Ese olor lo perseguía día y noche. Cuando cerraba
los ojos lo veía fugándose por los agujeros de la nariz, y cuando cerraba la
nariz, lo olía entrando a través de sus ojos. Lo sentía entre sueños,
llamándolo desde la realidad de las cosas no somníferas. Y despierto, soñaba
con los palacios de fragancias gobernados por ese olor irremediable y eterno. Lo
encontraba en Viena, en París, en Chicago, en Manaos, en Johannesburgo, en Manilla,
en Dubái. Lo olía en las flores, en el viento, en la parafina, en el cuerpo
desnudo de una mujer, en la tierra húmeda por la lluvia, en los ríos de culpas,
en sus recuerdos de ayeres y mañanas. En todos los platos que degustaba sentía
en la lengua ese sabor oloroso. Cuando leía, imaginaba siempre aquél aroma tan
conocido. Era él y el olor, acompañándolo a través de las paredes y el tiempo,
angustiándole el alma de puro gusto, atormentándolo con las memorias de una
ciudad en ruinas.
Lo olió por
primera vez en 1939, en Chillán, un 24 de enero. Él se estaba retirando del teatro
antes que terminara la obra (porque debía llegar temprano a casa) cuando
comenzó el terremoto. Fue como si las entrañas de la tierra estuvieran danzando
bajo él, revolcándose, retorciéndose, deformándose. No se podía mantener en
pie. Durante poco más de un minuto estuvo recostado sobre la vereda, agitado
por los retorcijones de una tierra que necesitaba sacudirse un poco para
liberar tanta tensión acumulada en su espalda. Muchos edificios a su alrededor
colapsaron. Y entre ellos, el propio teatro se desplomó sobre sí mismo en un
instante, sin avisos, sin dejar que nadie alcanzara a salir. Cuando terminó el
terremoto, él, tendido en el piso, sólo podía pensar en ese olor desagradable
que surgía del charco de sangre que venía de las ruinas del teatro y se
derramaba en la calle. Olor a muerte y destrucción, olor a devastación, olor a
un destino que pudo haber sido suyo si hubiera permanecido tan sólo un minuto
más dentro del recinto.
Intentó huir lejos, pero el olor lo perseguía. Fue
a ciudades distantes, recorrió el mundo, probó de todo. Mas, en su mente estaba
irremediablemente grabado a sangre ese olor a putrefacción y vidas anónimas que
él recordaría toda la vida. Aunque lo deseara, no podía olvidarlo. Era ya algo
cotidiano, su esencia. Todos los perfumes, todas las fragancias, todos los hedores
le recordaban aquél de los muertos que lo aclamaban para que fuera parte de
ellos. Era insoportable. El olor lo llamaba, deseaba que volviera a Chile, y lo
hizo, veintiún años después, en 1960. Primero deseó ir a Curanilahue, pero el
olor lo dirigía más fuertemente hacia Valdivia.

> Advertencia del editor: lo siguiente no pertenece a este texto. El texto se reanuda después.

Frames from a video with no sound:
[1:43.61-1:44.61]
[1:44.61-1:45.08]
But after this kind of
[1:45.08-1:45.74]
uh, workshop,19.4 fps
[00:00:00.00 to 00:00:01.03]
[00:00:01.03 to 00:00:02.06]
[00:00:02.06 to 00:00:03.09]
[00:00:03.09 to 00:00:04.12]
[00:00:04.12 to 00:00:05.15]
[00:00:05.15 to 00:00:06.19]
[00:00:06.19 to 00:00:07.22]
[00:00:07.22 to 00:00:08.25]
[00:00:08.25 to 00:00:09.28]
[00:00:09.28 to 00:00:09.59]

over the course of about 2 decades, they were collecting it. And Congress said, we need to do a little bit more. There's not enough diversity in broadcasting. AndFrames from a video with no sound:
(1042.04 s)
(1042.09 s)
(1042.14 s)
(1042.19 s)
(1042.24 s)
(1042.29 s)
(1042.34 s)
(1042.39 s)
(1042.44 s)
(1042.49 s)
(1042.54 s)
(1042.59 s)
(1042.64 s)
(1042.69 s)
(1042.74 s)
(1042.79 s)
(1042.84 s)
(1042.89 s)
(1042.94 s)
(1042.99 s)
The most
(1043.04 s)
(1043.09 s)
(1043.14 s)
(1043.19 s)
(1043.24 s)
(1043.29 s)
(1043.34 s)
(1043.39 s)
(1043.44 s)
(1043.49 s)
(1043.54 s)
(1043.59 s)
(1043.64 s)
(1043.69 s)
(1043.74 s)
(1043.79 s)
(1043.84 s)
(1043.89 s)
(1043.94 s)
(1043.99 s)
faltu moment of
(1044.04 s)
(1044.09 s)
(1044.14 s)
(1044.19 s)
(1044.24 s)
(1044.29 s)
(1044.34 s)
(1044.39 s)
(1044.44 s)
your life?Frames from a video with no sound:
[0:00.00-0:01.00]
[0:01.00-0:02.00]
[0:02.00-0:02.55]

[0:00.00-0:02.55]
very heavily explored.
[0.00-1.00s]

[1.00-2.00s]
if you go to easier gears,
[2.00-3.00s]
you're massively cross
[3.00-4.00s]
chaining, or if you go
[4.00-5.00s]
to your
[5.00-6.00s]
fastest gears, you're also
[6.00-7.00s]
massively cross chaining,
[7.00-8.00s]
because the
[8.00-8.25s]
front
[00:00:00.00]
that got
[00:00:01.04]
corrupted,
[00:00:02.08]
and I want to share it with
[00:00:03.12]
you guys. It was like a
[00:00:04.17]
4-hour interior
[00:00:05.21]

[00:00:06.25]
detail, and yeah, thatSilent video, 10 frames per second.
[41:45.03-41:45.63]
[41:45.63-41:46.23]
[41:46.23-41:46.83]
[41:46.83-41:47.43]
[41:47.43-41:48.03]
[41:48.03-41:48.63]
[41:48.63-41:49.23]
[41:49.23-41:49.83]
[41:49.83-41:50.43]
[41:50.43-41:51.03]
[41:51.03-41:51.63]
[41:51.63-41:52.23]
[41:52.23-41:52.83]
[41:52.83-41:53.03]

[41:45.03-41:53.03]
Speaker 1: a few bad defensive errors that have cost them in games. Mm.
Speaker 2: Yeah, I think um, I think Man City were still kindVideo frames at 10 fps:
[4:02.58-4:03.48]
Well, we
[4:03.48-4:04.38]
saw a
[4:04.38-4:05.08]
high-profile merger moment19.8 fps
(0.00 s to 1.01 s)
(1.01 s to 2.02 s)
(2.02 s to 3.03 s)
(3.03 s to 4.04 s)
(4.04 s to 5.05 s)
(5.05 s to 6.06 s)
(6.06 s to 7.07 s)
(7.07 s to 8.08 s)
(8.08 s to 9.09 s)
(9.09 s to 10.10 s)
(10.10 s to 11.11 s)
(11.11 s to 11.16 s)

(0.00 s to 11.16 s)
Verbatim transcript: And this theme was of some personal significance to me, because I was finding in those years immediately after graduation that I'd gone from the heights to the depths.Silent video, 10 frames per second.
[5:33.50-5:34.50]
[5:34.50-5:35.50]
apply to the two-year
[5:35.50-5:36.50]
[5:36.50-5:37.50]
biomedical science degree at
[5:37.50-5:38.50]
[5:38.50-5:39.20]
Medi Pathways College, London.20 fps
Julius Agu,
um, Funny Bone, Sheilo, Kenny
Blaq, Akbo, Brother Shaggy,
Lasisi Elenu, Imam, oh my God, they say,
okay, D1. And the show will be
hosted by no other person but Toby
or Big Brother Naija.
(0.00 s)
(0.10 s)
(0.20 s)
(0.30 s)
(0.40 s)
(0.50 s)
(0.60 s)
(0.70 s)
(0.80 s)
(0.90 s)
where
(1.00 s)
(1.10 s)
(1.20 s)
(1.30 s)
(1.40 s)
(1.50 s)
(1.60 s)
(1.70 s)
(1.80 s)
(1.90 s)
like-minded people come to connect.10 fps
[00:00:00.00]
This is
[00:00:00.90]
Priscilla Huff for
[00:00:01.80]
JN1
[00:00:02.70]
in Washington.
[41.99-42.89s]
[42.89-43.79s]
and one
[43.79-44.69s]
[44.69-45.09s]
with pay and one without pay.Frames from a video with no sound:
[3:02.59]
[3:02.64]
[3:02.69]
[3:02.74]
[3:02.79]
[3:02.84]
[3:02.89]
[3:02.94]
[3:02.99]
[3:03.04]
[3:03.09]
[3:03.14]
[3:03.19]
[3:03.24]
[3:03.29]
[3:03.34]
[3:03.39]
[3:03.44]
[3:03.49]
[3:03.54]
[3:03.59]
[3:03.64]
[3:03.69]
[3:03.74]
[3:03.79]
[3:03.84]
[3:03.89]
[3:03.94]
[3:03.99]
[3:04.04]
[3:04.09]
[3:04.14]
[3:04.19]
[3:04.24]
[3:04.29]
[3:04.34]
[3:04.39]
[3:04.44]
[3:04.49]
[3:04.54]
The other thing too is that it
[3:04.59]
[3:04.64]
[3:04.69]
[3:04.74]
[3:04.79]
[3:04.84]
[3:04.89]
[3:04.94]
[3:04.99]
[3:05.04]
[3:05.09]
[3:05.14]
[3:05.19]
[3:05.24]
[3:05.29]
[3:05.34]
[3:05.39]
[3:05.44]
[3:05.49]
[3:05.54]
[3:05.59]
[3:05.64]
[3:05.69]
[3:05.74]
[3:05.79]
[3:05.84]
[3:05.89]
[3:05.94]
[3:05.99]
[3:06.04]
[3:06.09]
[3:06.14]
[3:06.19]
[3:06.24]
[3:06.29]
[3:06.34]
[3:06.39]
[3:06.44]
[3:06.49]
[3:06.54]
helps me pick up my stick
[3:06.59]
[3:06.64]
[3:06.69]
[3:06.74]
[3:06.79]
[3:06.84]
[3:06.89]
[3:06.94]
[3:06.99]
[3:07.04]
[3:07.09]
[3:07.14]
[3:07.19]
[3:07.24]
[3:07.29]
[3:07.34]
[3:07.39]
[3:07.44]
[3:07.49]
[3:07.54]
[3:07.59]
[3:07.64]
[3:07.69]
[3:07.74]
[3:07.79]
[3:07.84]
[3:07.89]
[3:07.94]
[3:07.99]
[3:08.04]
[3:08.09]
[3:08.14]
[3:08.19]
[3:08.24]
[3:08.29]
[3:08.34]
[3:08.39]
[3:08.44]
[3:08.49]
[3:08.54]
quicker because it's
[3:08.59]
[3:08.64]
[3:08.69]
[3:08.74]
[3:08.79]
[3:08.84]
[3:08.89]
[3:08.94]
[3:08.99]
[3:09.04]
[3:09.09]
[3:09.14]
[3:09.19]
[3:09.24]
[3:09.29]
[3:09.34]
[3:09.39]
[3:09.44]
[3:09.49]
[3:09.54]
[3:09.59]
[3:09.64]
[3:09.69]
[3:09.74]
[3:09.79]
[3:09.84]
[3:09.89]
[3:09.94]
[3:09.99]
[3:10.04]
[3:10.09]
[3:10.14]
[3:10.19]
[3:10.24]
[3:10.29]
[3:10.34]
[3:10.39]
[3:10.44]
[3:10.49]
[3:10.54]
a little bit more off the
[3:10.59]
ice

El 22 de enero, un día después del terremoto de
Curanilahue, sintió nuevamente aquél olor, pero esta vez era diferente. Cada
vez más intensamente, el olor se iba acrecentando a medida que el sol ascendía a
lo alto del cielo, hasta que dieron las 15:11 y la tierra lo invitó a bailar
nuevamente, y él comenzó a danzar por las calles temblorosas de un Valdivia que
se caía en escombros aplaudiéndolo, y el río Calle-Calle (donde se baña la luna
desnuda), que estaba a su lado desbordándose, lo bañó en elogios, llevándolo a
una tierra donde ya nunca más sentiría aquél olor.